MATERIAL TO PROCESS below:

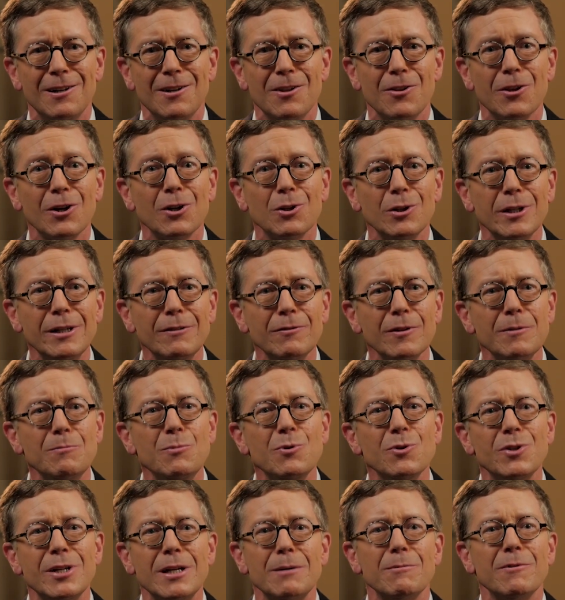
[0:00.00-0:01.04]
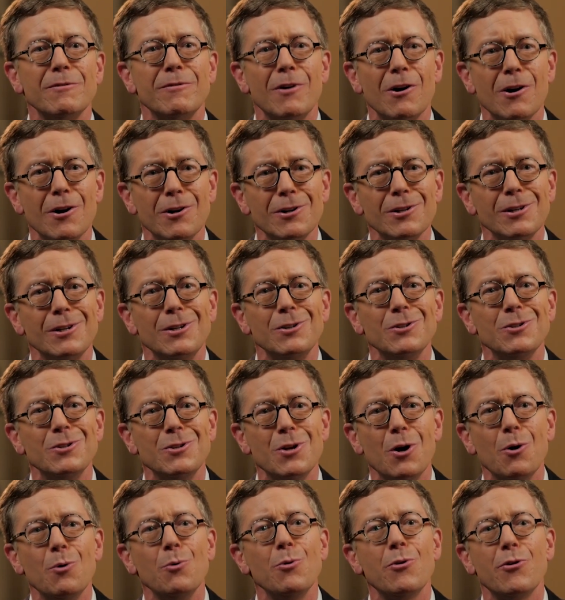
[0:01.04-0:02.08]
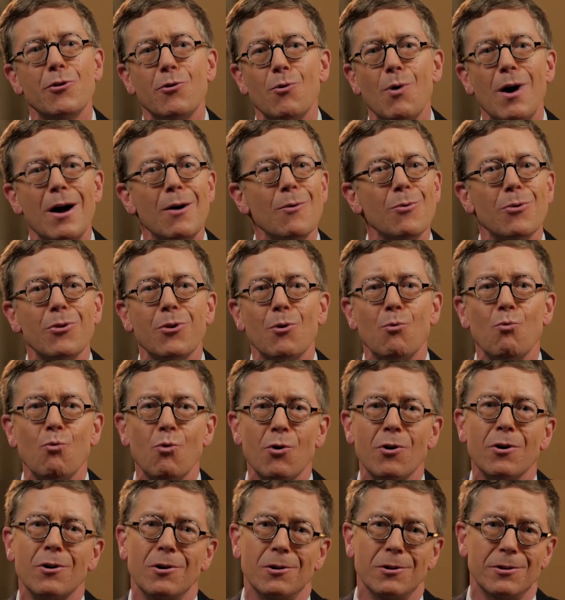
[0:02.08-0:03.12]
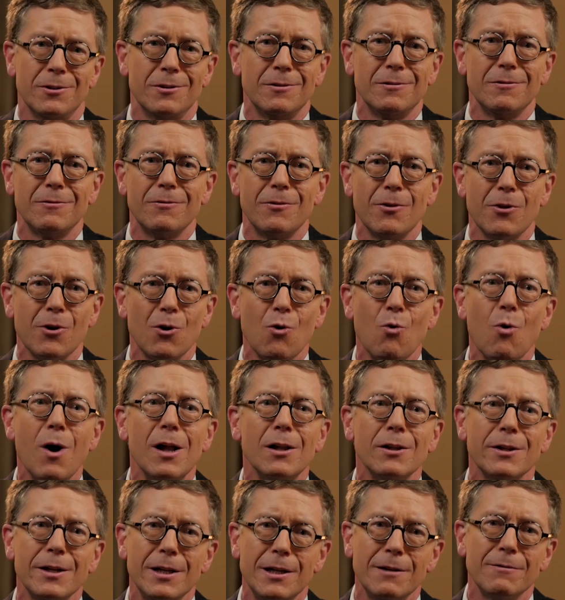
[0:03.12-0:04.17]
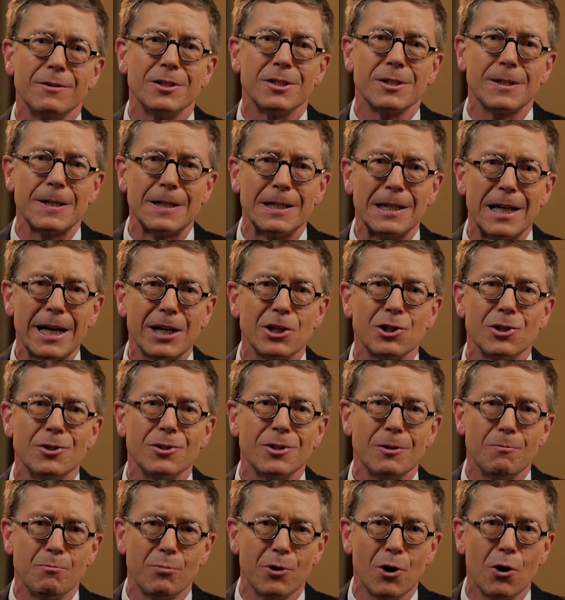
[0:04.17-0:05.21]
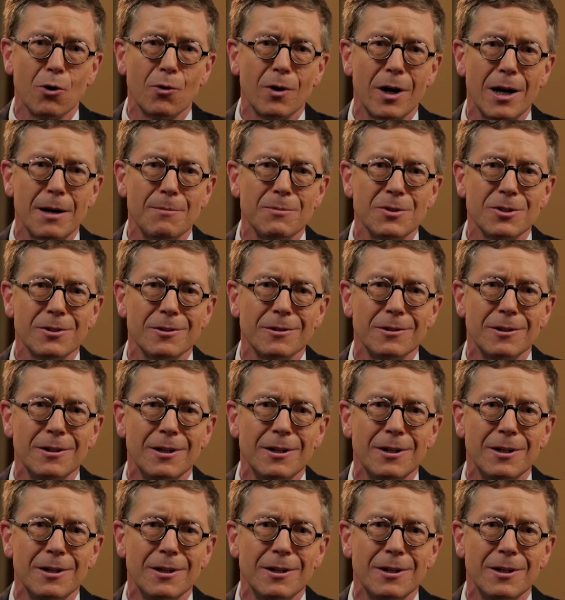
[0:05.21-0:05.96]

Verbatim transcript: The Cleveland Museum of Art is known throughout the world for the quality of its collections and programs,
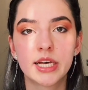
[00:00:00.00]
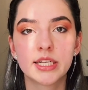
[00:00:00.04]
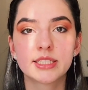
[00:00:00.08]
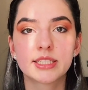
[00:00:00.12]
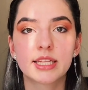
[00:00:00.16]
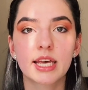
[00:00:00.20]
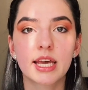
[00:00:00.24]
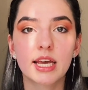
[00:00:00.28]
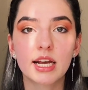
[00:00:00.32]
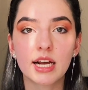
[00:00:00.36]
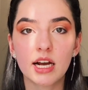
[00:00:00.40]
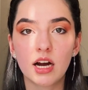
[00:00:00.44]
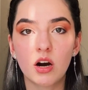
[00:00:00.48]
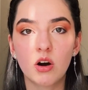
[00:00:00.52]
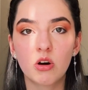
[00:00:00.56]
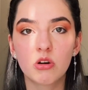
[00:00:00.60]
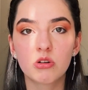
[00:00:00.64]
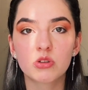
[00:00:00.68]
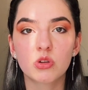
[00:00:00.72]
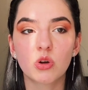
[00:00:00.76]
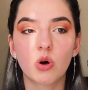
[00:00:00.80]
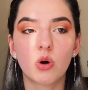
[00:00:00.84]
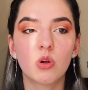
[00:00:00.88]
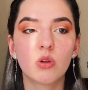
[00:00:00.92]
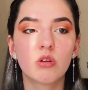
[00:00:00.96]
Take
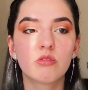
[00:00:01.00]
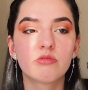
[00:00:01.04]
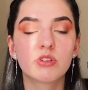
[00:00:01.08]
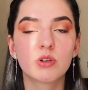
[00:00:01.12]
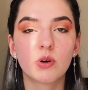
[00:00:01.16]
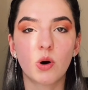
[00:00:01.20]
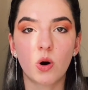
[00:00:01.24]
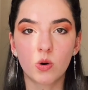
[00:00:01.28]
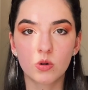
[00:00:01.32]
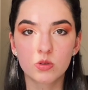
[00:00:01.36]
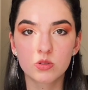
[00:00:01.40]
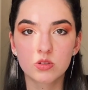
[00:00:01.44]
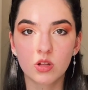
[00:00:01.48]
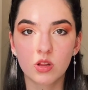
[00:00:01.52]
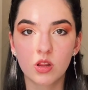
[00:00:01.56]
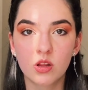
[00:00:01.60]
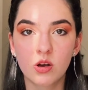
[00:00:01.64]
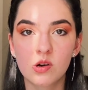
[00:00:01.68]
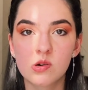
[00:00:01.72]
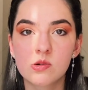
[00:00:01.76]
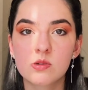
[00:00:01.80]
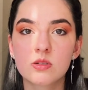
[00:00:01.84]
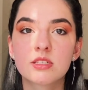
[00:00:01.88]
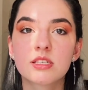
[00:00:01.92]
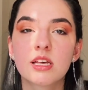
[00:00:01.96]
out all of the old
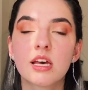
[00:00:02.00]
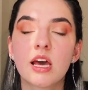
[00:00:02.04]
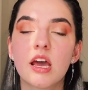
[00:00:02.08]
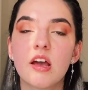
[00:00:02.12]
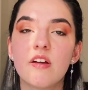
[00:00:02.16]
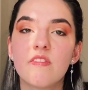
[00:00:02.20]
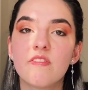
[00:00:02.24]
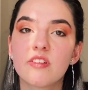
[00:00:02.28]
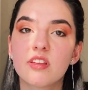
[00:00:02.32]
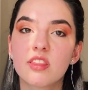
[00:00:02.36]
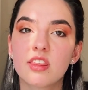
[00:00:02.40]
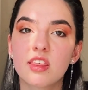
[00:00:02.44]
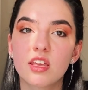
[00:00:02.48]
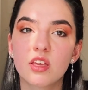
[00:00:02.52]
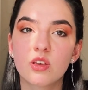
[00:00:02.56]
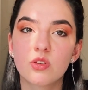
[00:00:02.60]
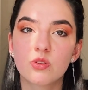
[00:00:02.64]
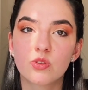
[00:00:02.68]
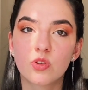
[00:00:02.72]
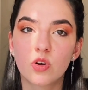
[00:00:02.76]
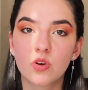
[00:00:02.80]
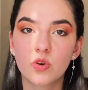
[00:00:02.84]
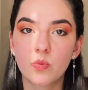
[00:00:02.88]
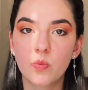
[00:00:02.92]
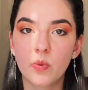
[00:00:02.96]
clothes, everything you
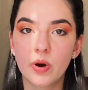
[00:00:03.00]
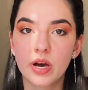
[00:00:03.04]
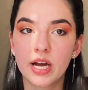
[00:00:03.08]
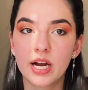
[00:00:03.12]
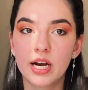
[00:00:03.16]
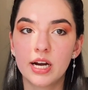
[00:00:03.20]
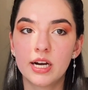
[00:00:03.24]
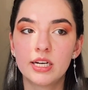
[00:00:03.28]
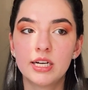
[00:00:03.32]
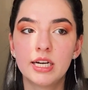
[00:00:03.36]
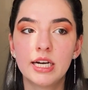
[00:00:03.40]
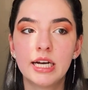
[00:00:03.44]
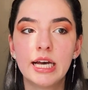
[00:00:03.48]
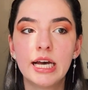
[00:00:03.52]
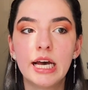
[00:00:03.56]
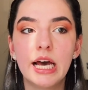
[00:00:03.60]
don't wear,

End of MATERIAL TO PROCESS.

ABOUT THIS EXERCISE: All lines from the one containing "[00:00:01.64]" to the last line of the records above, both included, need to be repeated word for word; omit the pictures.

COMPLETED EXERCISE:
[00:00:01.64]
[00:00:01.68]
[00:00:01.72]
[00:00:01.76]
[00:00:01.80]
[00:00:01.84]
[00:00:01.88]
[00:00:01.92]
[00:00:01.96]
out all of the old
[00:00:02.00]
[00:00:02.04]
[00:00:02.08]
[00:00:02.12]
[00:00:02.16]
[00:00:02.20]
[00:00:02.24]
[00:00:02.28]
[00:00:02.32]
[00:00:02.36]
[00:00:02.40]
[00:00:02.44]
[00:00:02.48]
[00:00:02.52]
[00:00:02.56]
[00:00:02.60]
[00:00:02.64]
[00:00:02.68]
[00:00:02.72]
[00:00:02.76]
[00:00:02.80]
[00:00:02.84]
[00:00:02.88]
[00:00:02.92]
[00:00:02.96]
clothes, everything you
[00:00:03.00]
[00:00:03.04]
[00:00:03.08]
[00:00:03.12]
[00:00:03.16]
[00:00:03.20]
[00:00:03.24]
[00:00:03.28]
[00:00:03.32]
[00:00:03.36]
[00:00:03.40]
[00:00:03.44]
[00:00:03.48]
[00:00:03.52]
[00:00:03.56]
[00:00:03.60]
don't wear,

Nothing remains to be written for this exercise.